腰から踝まで伸びる細く美しい脚。ほんのりと赤くなった素肌。張りのある双丘。これが湯着を着ている事によりとてつもない色香を発生させていた。
「女の子同士かぁ・・・・・・分かってはいるんだけどね」
「何か性別なんて関係ないって思ってくるよね」
「もう!いい加減にして」
危ない呟きで溢れる浴槽に深雪は勇気を出して入り込む。
首まで浸かると湯着が『布』という性質上、深雪の肌から離れてお湯に浮こうとする。そうなるとさあ大変。湯着に隠されていた深雪のうなじが露になってしまった。
するとまたしても誰からかため息が漏れた。それと同時に妖しい空気も。
「私は深雪の味方だからね!」
ほのかはすかさず深雪の隣に座り、助けようとした。さっきまで自分が被害にあっていたのを忘れているのだろうか?これではほのかまでターゲットに戻されてしまう。
先程よりは遅いスピードだが、迫ってくる友人に向けてほのかは最終手段だと言わんばかりにあるセリフを言い出す。

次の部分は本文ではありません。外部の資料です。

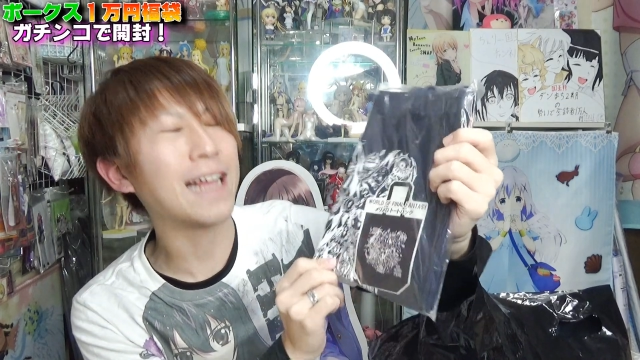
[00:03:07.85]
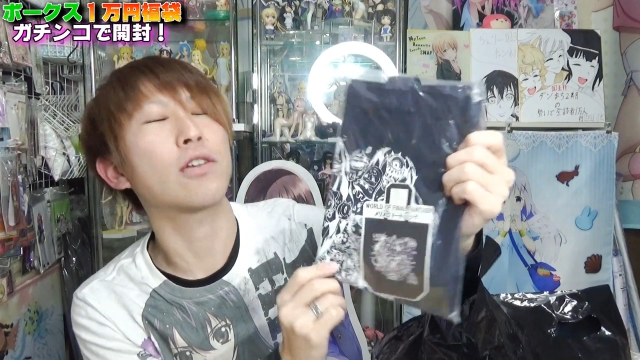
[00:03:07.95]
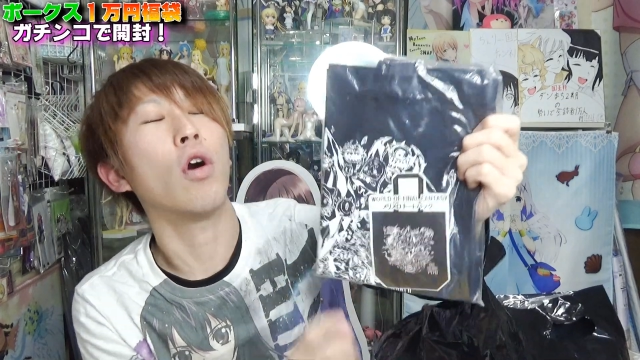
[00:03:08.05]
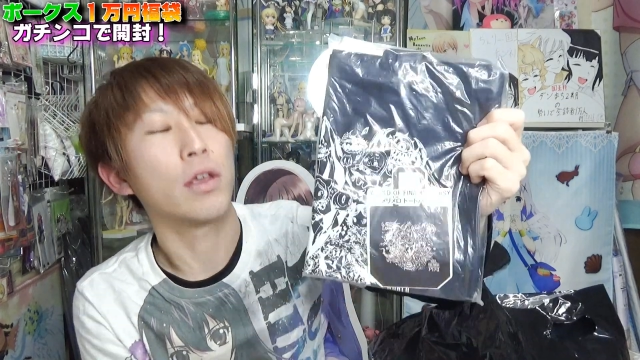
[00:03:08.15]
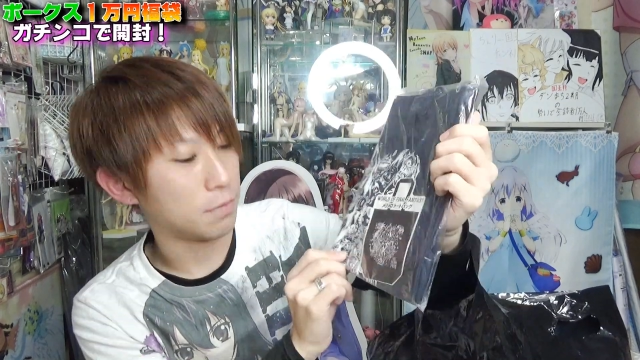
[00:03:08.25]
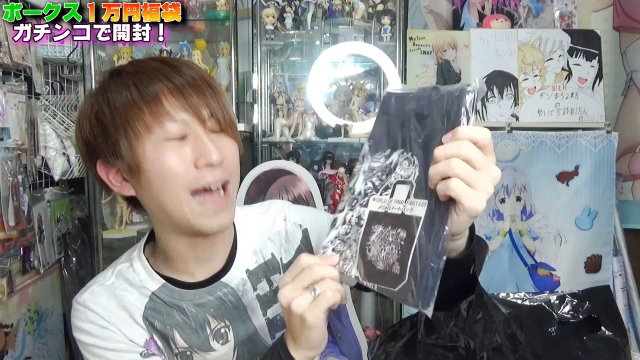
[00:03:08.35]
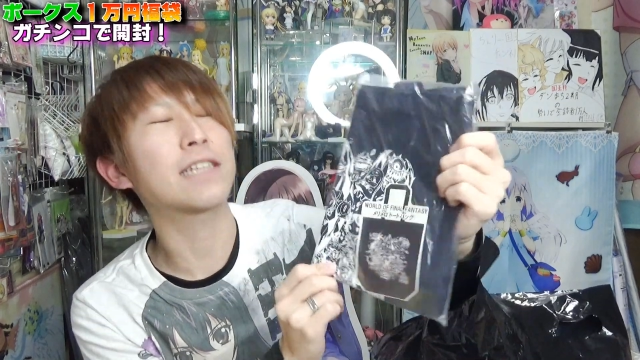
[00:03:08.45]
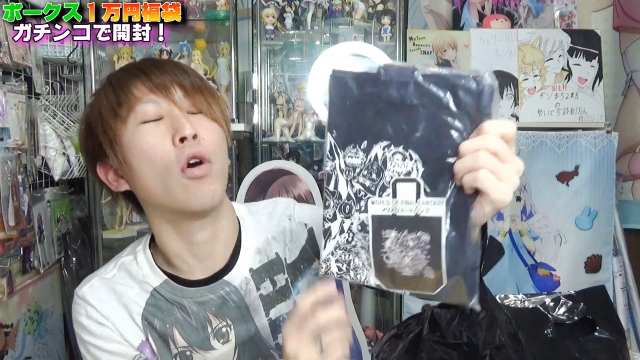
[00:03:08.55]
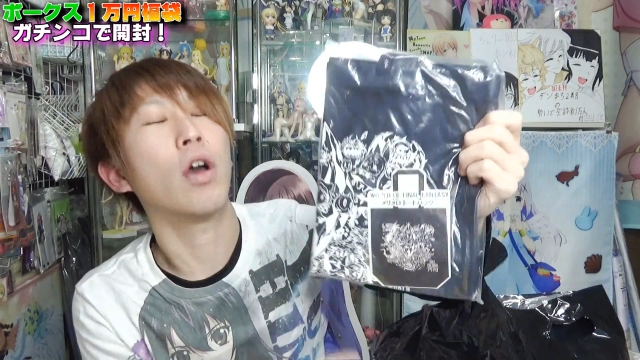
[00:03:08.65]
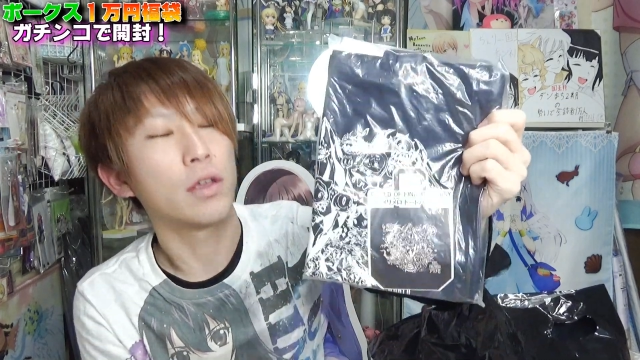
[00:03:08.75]
待って、おい、
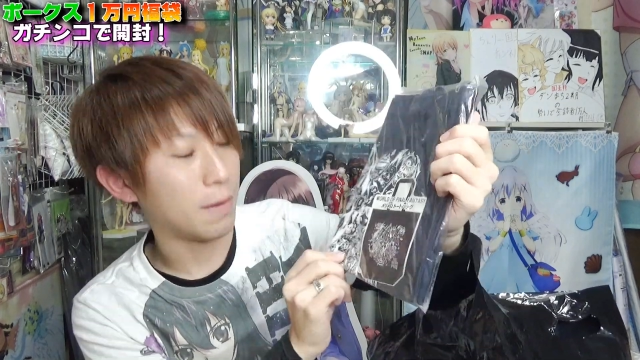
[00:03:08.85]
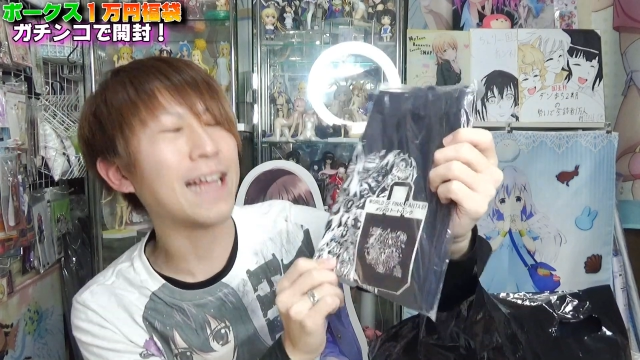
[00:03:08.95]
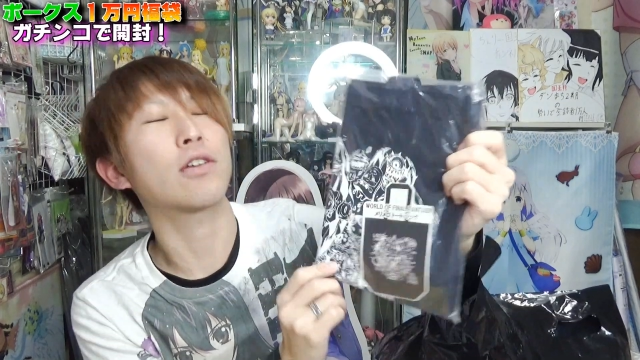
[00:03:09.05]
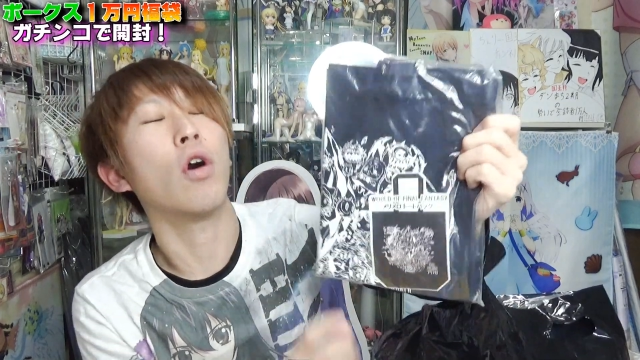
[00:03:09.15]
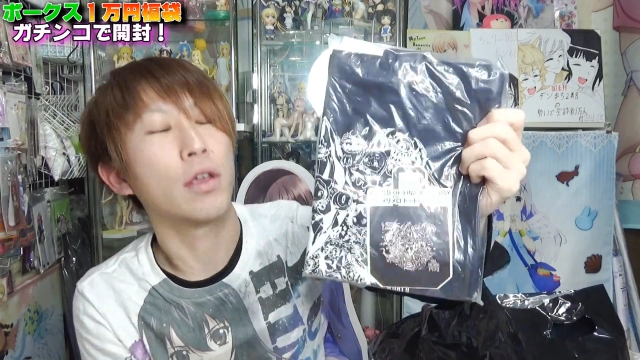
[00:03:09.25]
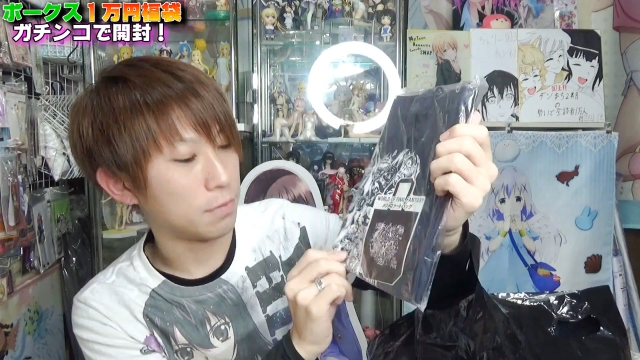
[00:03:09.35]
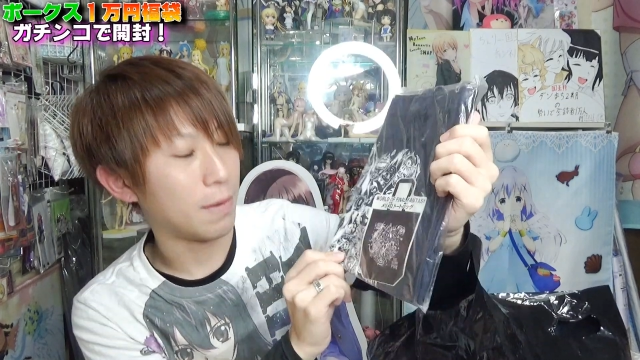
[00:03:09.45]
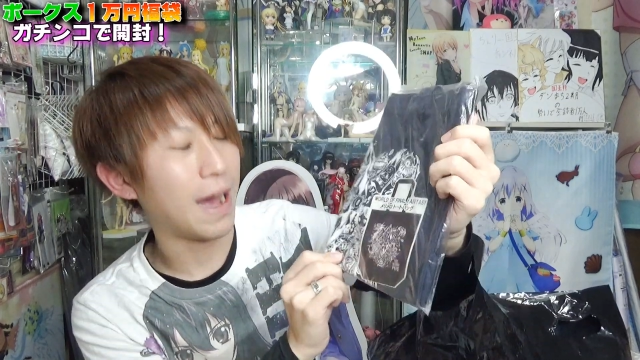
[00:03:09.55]
待って、おい、待って、おい。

「いい加減にしないと・・・全員氷水で冷水浴する羽目になるよ!」
このセリフが功を奏したのか、英美達は深雪から顔を背けて一気に冷静になる。
深雪もさすがにそんな事はしないと言おうとしたが、この状態を保つために何も言わない方が得策だと感じた。
「どうしたの?」
個人のサウナに入っていた雫はこの状態を見て何があったのかを聞いてくる。
このぎこちない空気の中説明する猛者はいないと思われたが、なんと英美が1番早く復活した。
「ううん。なんでもないよ」
雫はさっきまでの元気だった英美が今は冷静になっていたので理由を聞こうとしたが、このぎこちない空気をなんとなく察し、聞くのを諦めた。
そしてそれからは普通の女子トークが繰り広げられる。
恋愛やファッション、懇親会の噂話などなど。
今は恋愛話をしている。そしてとうとう深雪に話が振られてしまった。
「ねぇねぇ。深雪はどんな人が好み?やっぱりお兄さんみたいな人?」
「お兄様は
「じゃあ一条の跡取りは?懇親会の時に深雪を見てたけど」
「え!そうなの!?」
「それもないわ。それどころか姿も見てなかったもの」
深雪の冷静な回答に英美達はなんとも言えない表情になってしまったが、めげずに次の質問に移った。
「じゃ、じゃあ四葉君は?」
「智宏さんもないわ」
「えぇー!あんなにカッコイイのに?」
「智宏はお兄様とどこか同じような感じがするのよ」
「あー・・・そうきたか」
「じゃあ四葉君は誰が好きなんだと思う?」
「ッ!?」
「雫?」
「なんでもないよ」
「英美。人の事より自分の事を話したらどうかしら?」
「わ、私はいいよ!?」
深雪が達也を兄としてしか見ていないことに納得した者がほとんどだった。だが1人だけ、その答えにホッとしている女子がいた。
智宏の話では雫が若干反応するが、深雪のフォローで話の流れが英美に移る。
大浴場で深雪達が女子トークをしている頃、智宏は中々帰ってこない達也を心配して、外にある作業車に向かってホテルの階段を降りていた。